Accept, ilk birkaç albümü sonrası nasıl ufuklar açacağını lafı kıvırmadan belli edenlerden. Yaygın düşünceye göre power metal gibi gücü ve kıvamı yerinde bir tarzın fitilini ateşleyen önde gelen kahramanlar da onlardır. Yetmişlerin sonunu seksenlere bağlayıp tüm dönemi domine ederler. Bu şan ve kudret doksanlı yıllara uzanırken ince işçilikleri sonucu ortaya çıkan şarkılar uzun bir dönemi etkilemeye yeter.

“I’m A Rebel”, “Fast As A Shark”, “Restless And Wild”, “Princess Of The Dawn”, “Balls To The Wall”, “Metal Heart”, “Up To The Limit”, “T.V. War”, “It’s Hard To Find A Way” ve “Man Enough To Cry” gibi parçalar vaziyetin büyüklüğü hakkında pratik bir ön bilgiye sahip olmanın ötesinde şahane bir seksenler heavy metal çalma listesinin de fitilini ateşleyecektir.

Önemli bir heavy metal figürü ve rock tarihinin en kendine özgü yorumcularından Udo Dirkschneider’ın ayrılığı sonrası grubun devamlılığını sağlamanın hiç kolay olmadığı bir gerçek.

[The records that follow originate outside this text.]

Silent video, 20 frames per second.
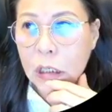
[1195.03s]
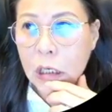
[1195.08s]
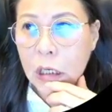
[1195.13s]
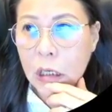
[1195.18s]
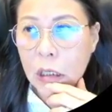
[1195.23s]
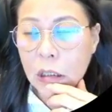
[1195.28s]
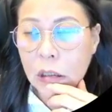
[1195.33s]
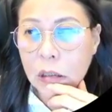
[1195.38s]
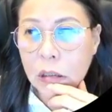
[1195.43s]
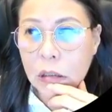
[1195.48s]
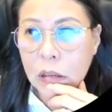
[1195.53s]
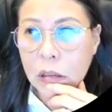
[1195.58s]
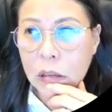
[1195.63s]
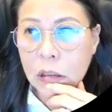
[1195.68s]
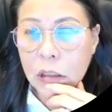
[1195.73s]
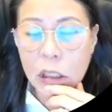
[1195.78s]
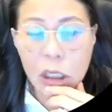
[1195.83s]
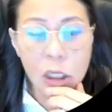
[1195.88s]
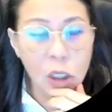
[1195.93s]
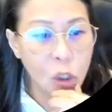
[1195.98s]
uh,
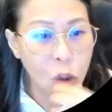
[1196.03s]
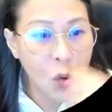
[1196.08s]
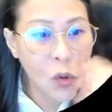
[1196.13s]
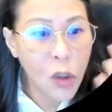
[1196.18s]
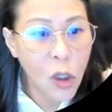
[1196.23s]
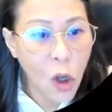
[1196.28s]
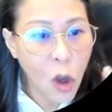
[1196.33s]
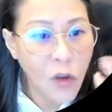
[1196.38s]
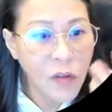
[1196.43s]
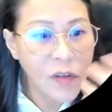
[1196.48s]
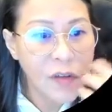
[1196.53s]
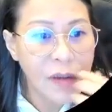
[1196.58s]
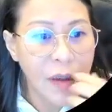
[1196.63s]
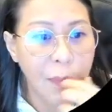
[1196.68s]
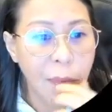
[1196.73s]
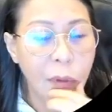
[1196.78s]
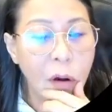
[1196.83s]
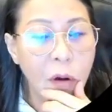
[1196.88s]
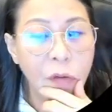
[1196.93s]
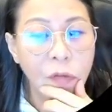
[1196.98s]
teach you the
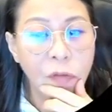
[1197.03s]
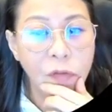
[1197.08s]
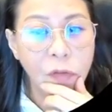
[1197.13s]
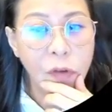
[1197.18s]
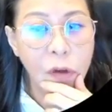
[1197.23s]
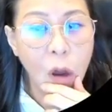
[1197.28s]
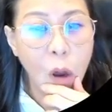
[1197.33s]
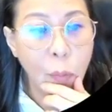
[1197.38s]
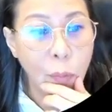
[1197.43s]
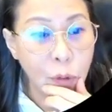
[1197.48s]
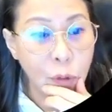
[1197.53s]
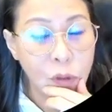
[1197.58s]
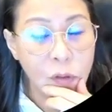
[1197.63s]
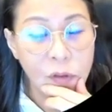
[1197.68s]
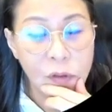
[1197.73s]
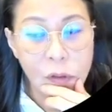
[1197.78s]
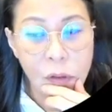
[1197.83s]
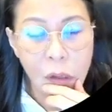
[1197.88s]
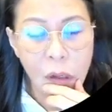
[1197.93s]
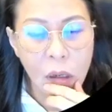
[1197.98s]
concept of the
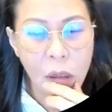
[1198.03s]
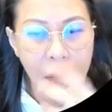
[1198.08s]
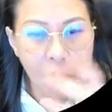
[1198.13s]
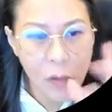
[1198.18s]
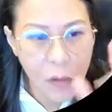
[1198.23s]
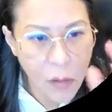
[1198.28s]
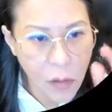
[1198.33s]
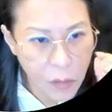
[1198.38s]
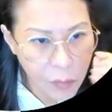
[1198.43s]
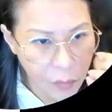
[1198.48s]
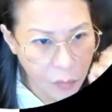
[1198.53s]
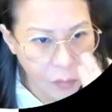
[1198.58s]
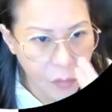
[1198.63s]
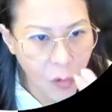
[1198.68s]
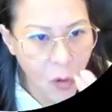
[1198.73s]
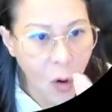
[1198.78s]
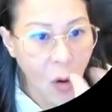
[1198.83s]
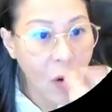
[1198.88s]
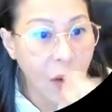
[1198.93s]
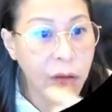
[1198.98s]
options uh, the
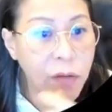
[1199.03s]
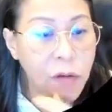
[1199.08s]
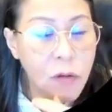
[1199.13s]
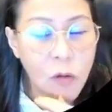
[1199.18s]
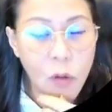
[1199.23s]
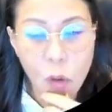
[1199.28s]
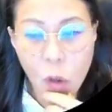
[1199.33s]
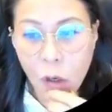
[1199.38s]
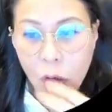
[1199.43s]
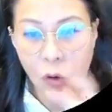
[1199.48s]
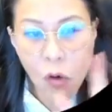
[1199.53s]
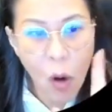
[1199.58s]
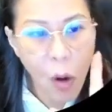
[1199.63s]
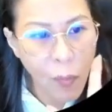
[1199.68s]
long and the short not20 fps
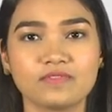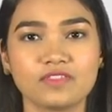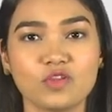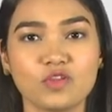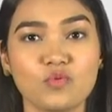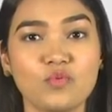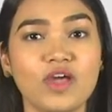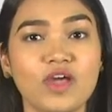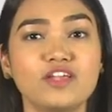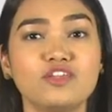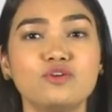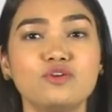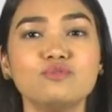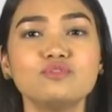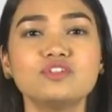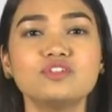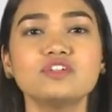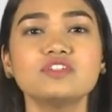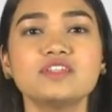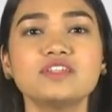where
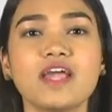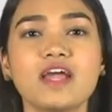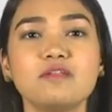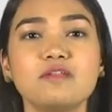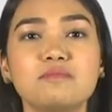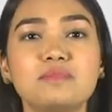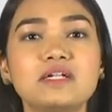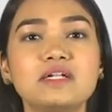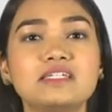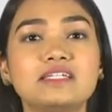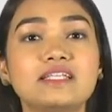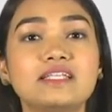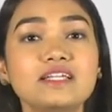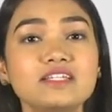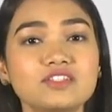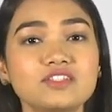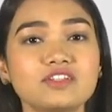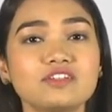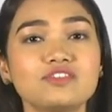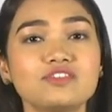users can build
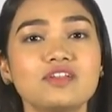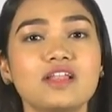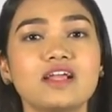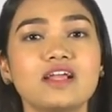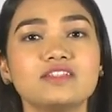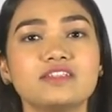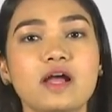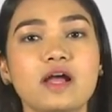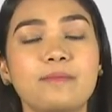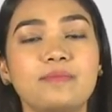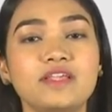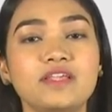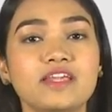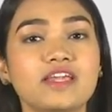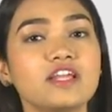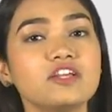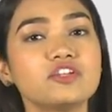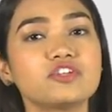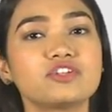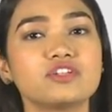decentralized
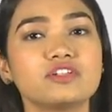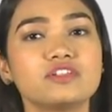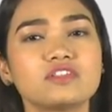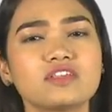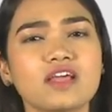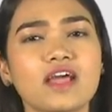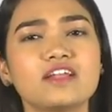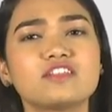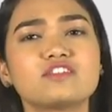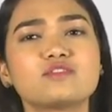applications and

Bu hadisenin topluluğun gidişatını hayli derinden etkilemesi de doğal. Eski kurtlar gitarda Wolf Hoffmann ve bas gitarda Peter Baltes mikrofon başına Mark Tornillo’yu dahil ederek 2010 tarihli “Blood of the Nations” albümüyle birlikte âdeta Accept’in yeniden doğuşunu müjdelerler.

Bu dönem birbirini takip eden “Stalingrad” ve “Blind Rage” albümleriyle kırk yıllık Accept markasını tekrar demir raylara oturtup ufak ufak hız kazanmasını sağlar.

Yeni albüm “The Rise Of Chaos” topluluğun on beşinci albümü ve bu ikinci dönemi kendi içinde ayrı değerlendirebilenler için peşine düşülesi bir çalışma.

Albüm Accept standartlarını bolca yansıtırken açılışı yapan “Die by the Sword” ve “Hole in the Head” aşina Accept sesleriyle yeniden zihnimizi canlandırıyor. “The Rise of Chaos” ile vokalde Mark Tornillo’nun ustalık belgesine göz gezdiriyor, tadımlık değil tam anlamıyla bir ağır metal şarkısına dalıyoruz. “Koolaid” albümün en iyilerinden, özellikle nakaratın kurulumu defalarca dinlemeyi gerektiriyor. “What’s Done Is Done” ve “Worlds Colliding” Wolf Hoffmann’a ayrı bir yer ayrılması gereken parçalar. Öyle ki albümün başından beri damakta tat bırakan rifflerin yanında seksenlere göz kırpan sololar şapka çıkarttırıyor.

Accept’in 2010’dan bu yana yörüngesine girdiği ikinci bahar göründüğü kadarıyla her şeyi yeniden canlandırabilecek tansiyona sahip. Anlaşılan grubun da bu ivmeyi kaybetmeye niyeti yok. Alman metalinin nelere kadir olduğunun, izlerinin ve enerjisinin günümüze yansımasını “The Rise Of Chaos”un damarlarında yakalamak mümkün.